**ASSIGNMENT:** Each line of data below is to be returned exactly, leaving out any picture.

===

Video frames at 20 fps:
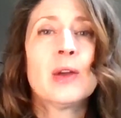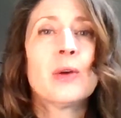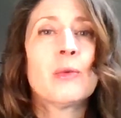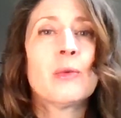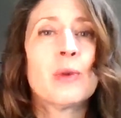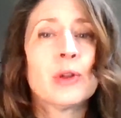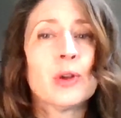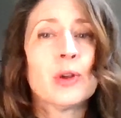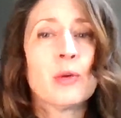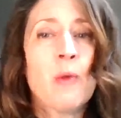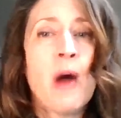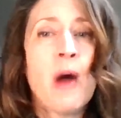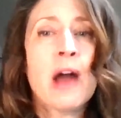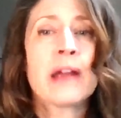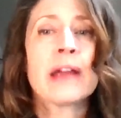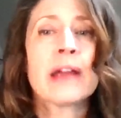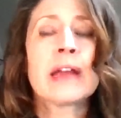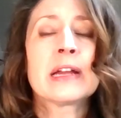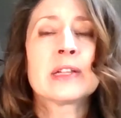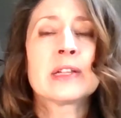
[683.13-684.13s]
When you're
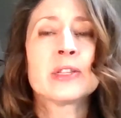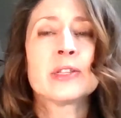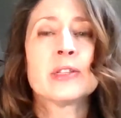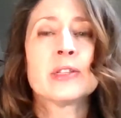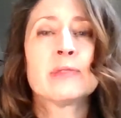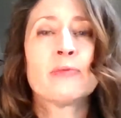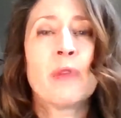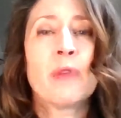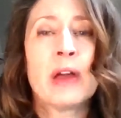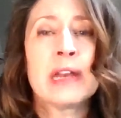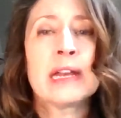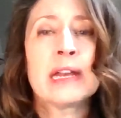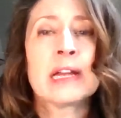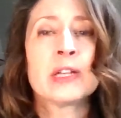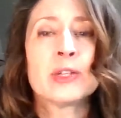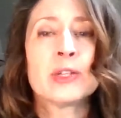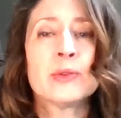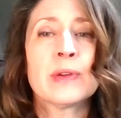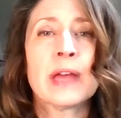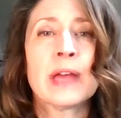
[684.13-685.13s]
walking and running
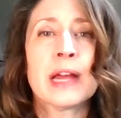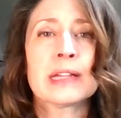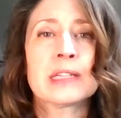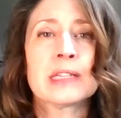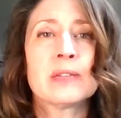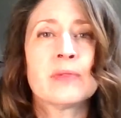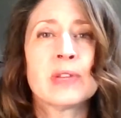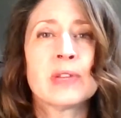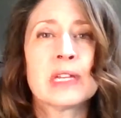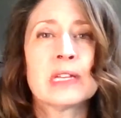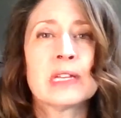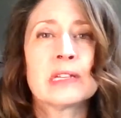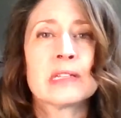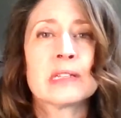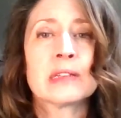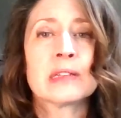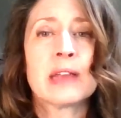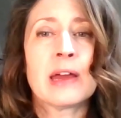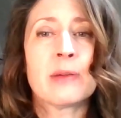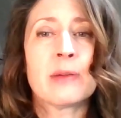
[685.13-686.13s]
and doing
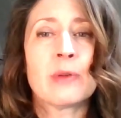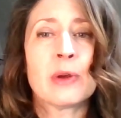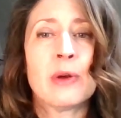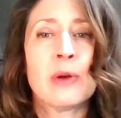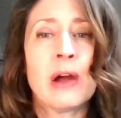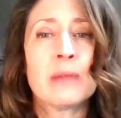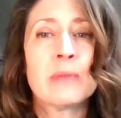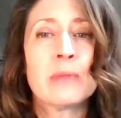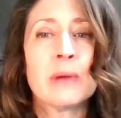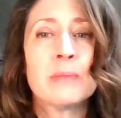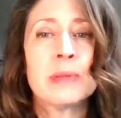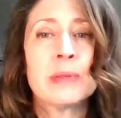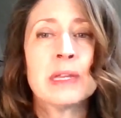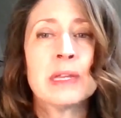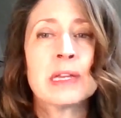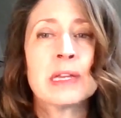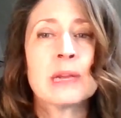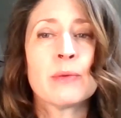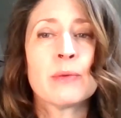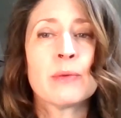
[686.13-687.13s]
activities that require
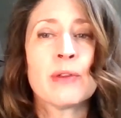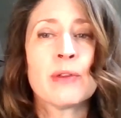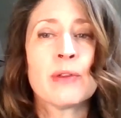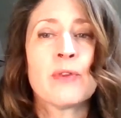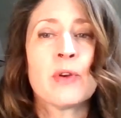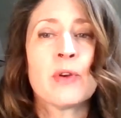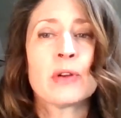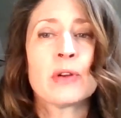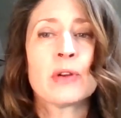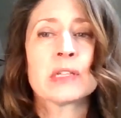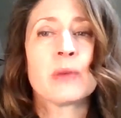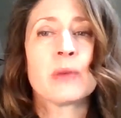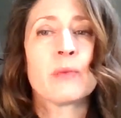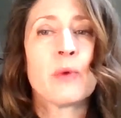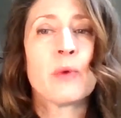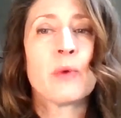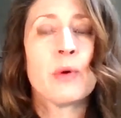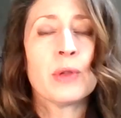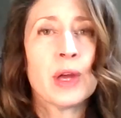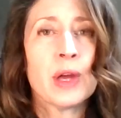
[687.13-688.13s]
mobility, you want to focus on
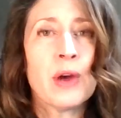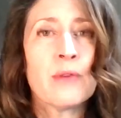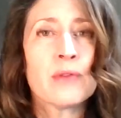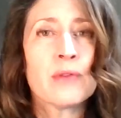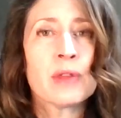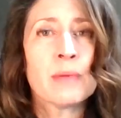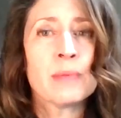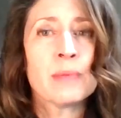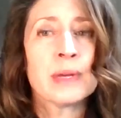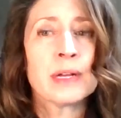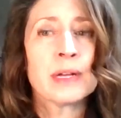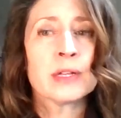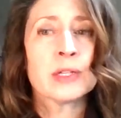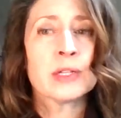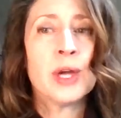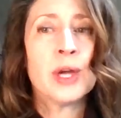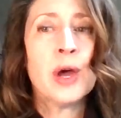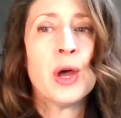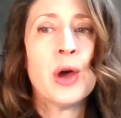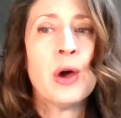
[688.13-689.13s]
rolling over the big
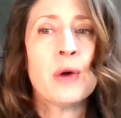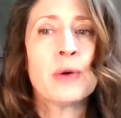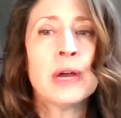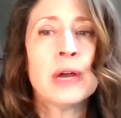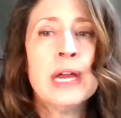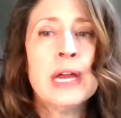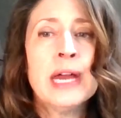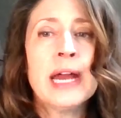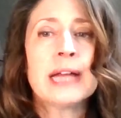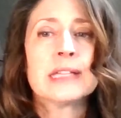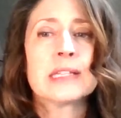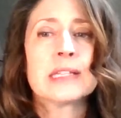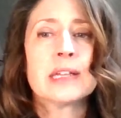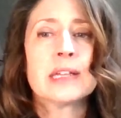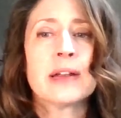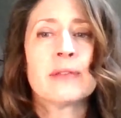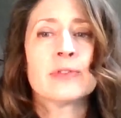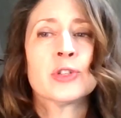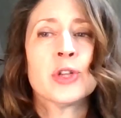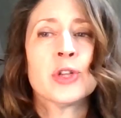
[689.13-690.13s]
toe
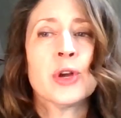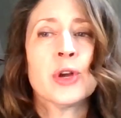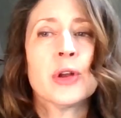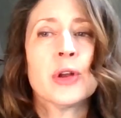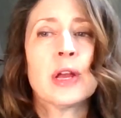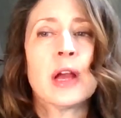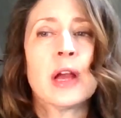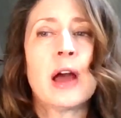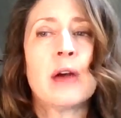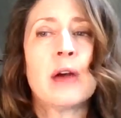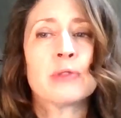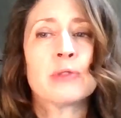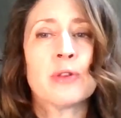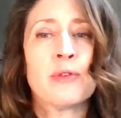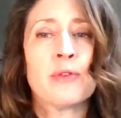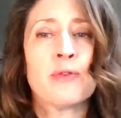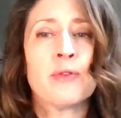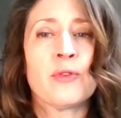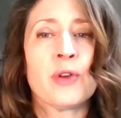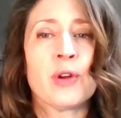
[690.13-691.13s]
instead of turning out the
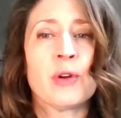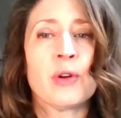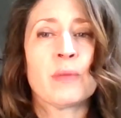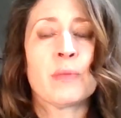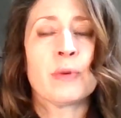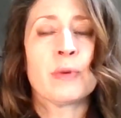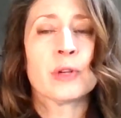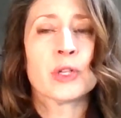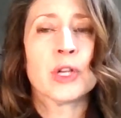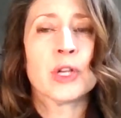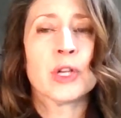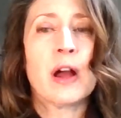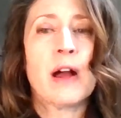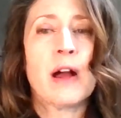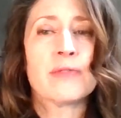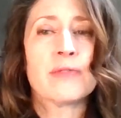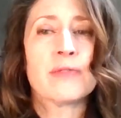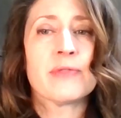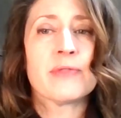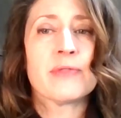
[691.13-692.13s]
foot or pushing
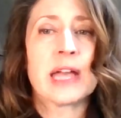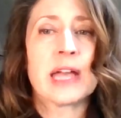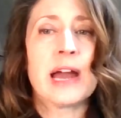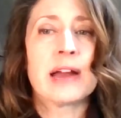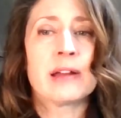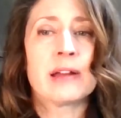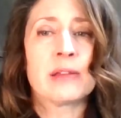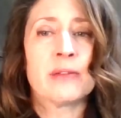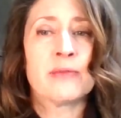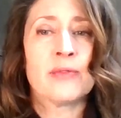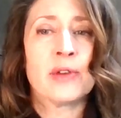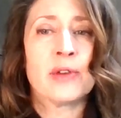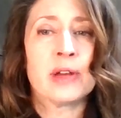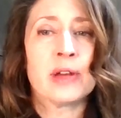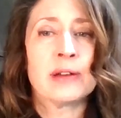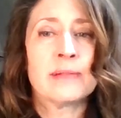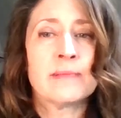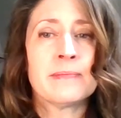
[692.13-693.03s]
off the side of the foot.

===

**YOUR SOLUTION:**
Video frames at 20 fps:
[683.13-684.13s]
When you're
[684.13-685.13s]
walking and running
[685.13-686.13s]
and doing
[686.13-687.13s]
activities that require
[687.13-688.13s]
mobility, you want to focus on
[688.13-689.13s]
rolling over the big
[689.13-690.13s]
toe
[690.13-691.13s]
instead of turning out the
[691.13-692.13s]
foot or pushing
[692.13-693.03s]
off the side of the foot.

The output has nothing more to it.